Padahal, sejatinya dengan adanya pengesahan Perppu Cipta Kerja menjadi UU Cipta Kerja pada konteks ketenagakerjaan sendiri, merupakan sebuah bukti nyata dari bagaimana komitmen kuat yang dimiliki oleh Pemerintah RI supaya terus mampu memberikan perlindungan tenaga kerja dan juga keberlangsungan usaha untuk bisa menjawab seluruh tantangan akan perkembangan dan dinamika ketenagakerjaan.
Menteri Ketenagakerjaan (Menaker RI), Ida Fauziyah menjelaskan bahwa salah satu poin yang juga seringkali dibawa dalam momen aksi demonstrasi para buruh adalah mengenai upah. Menurutnya, telah terjadi penyempurnaan dan penyesuaian penghitungan upah minimum, yang terus mempertimbangkan pertumbuhan ekonomi, inflasi hingga indeks tertentu.

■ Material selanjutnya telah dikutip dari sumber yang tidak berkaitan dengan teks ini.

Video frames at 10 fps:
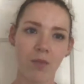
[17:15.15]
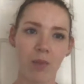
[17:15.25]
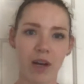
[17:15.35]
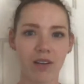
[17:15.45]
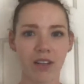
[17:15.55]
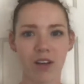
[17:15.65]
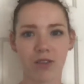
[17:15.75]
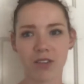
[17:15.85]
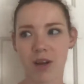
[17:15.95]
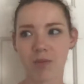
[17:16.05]
But,
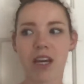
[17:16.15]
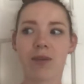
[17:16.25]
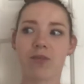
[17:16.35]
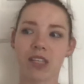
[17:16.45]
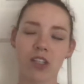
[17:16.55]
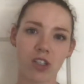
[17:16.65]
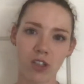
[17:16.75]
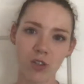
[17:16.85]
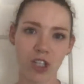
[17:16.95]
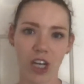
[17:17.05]
sometimes things
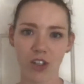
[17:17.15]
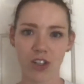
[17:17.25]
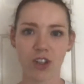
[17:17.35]
do change,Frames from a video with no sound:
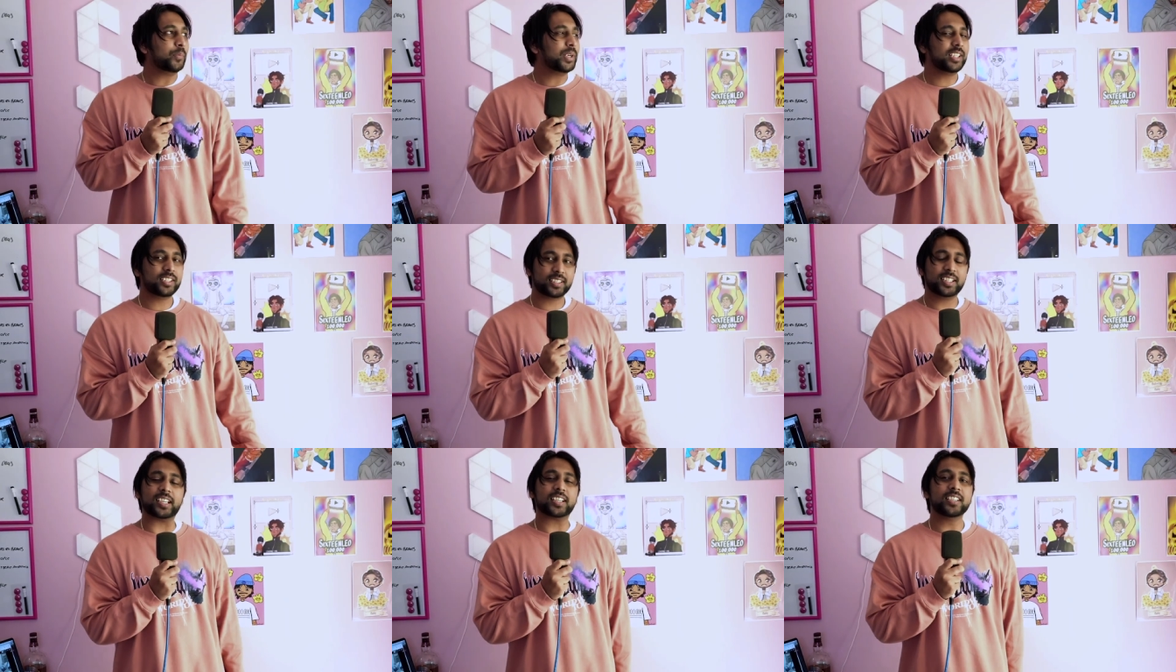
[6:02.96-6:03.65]
many
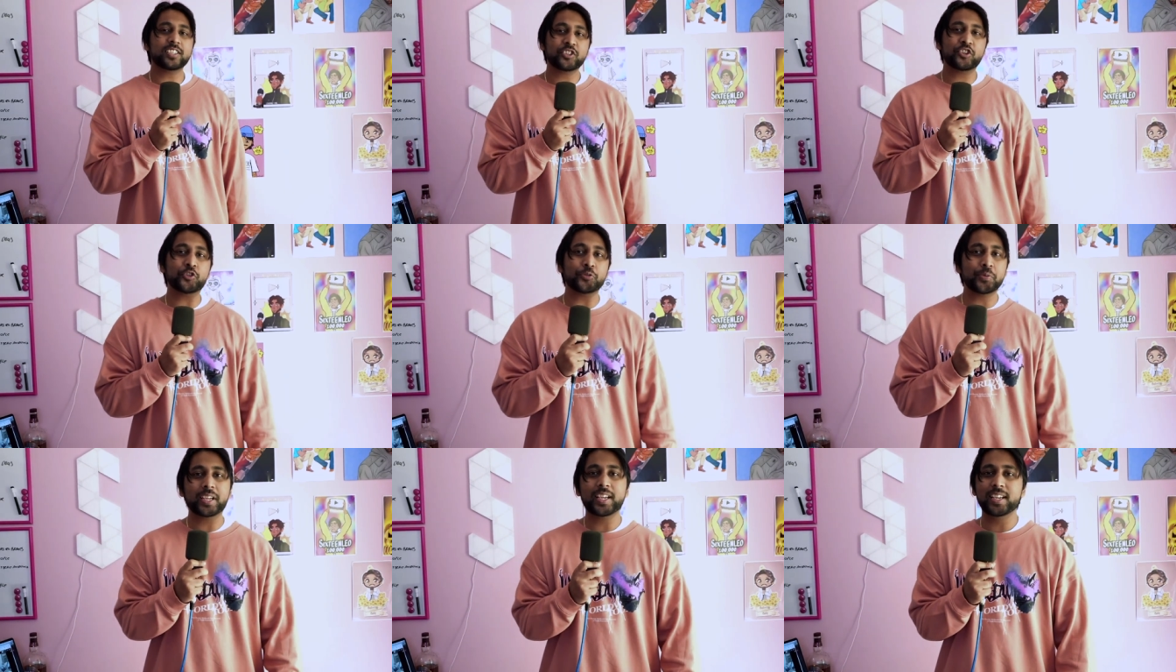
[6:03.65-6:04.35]
stickers do you
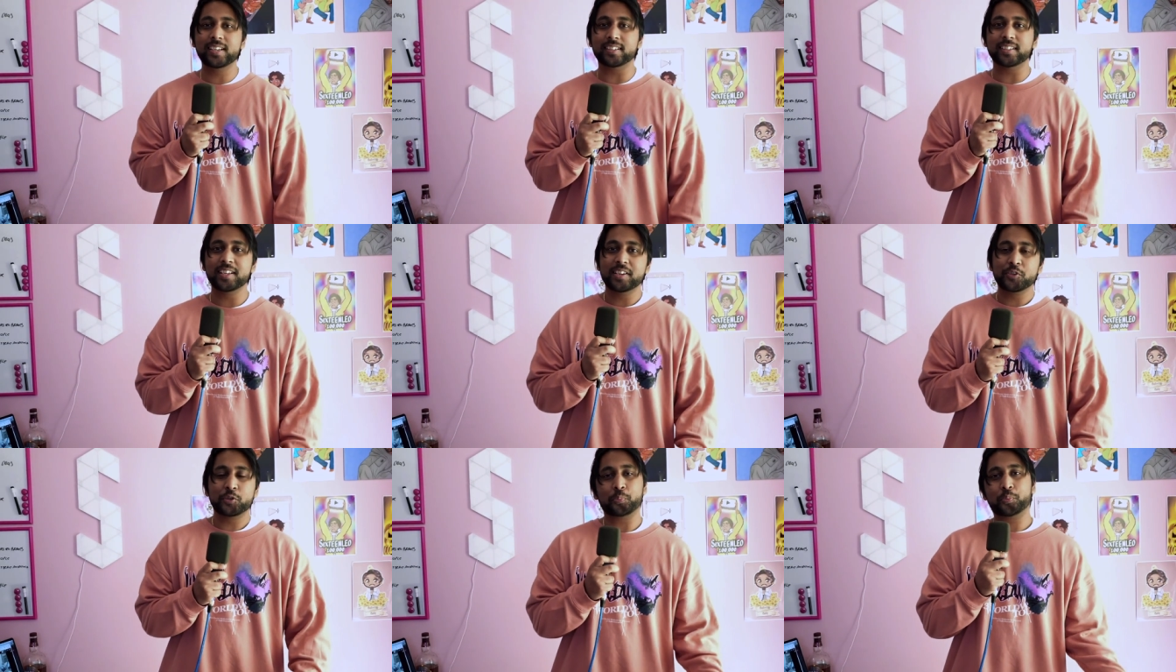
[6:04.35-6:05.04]
need
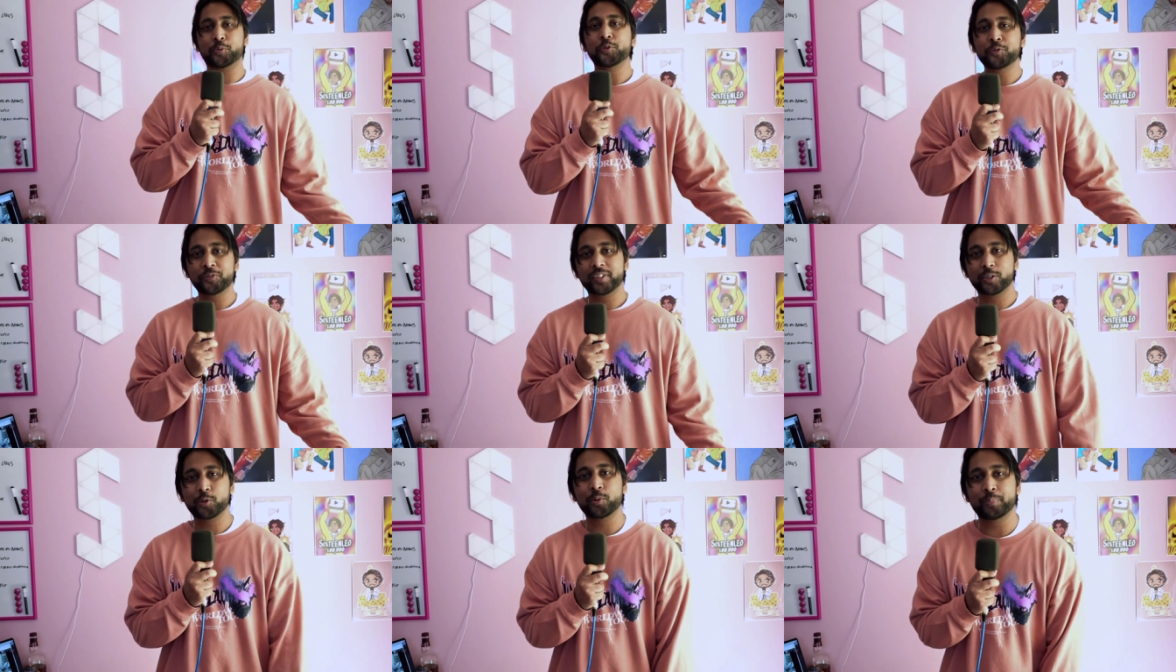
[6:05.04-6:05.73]
to prove
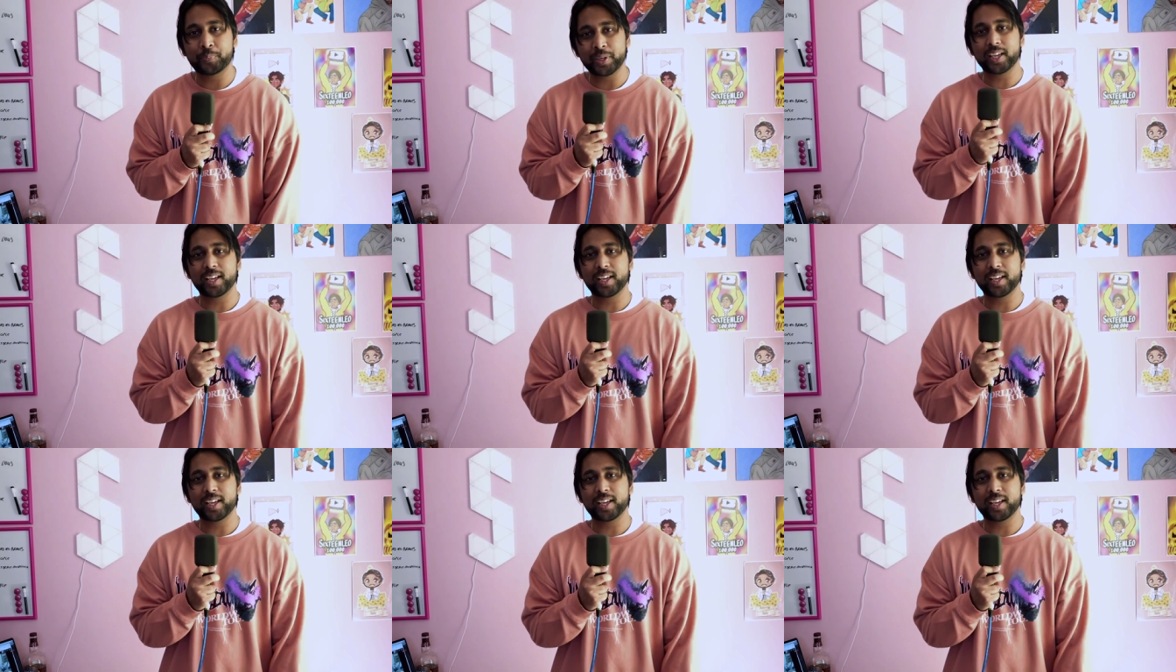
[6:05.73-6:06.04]
that you are Big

Termasuk juga, dalam UU Cipta Kerja sendiri sudah ada penegasan kewajiban untuk menerapkan struktur dan skala upah oleh para pengusaha untuk pekerja atau buruh yang memiliki masa kerja 1 (satu) tahun atau lebih. Ada pula perbaikan rujukan dalam pasal yang mengatur penggunaan hak waktu istirahat yang upahnya tetap dibayar penuh, serta terkait manfaat Program Jaminan Kehilangan Pekerjaan.
Sehingga, tentunya justru segenap aksi demonstrasi dan juga aksi mogok kerja yang dilakukan oleh para buruh dalam rangka menolak UU Cipta Kerja sendiri sejatinya sangat merugikan mereka sendiri. Bukan hanya karena aksi demonstrasi biasanya akan sangat rentan dengan provokasi dan tindakan anarkis, namun sebenarnya produk hukum yang mereka tentang justru sudah sangat mengakomodasi dan menyejahterakan para pekerja di Indonesia.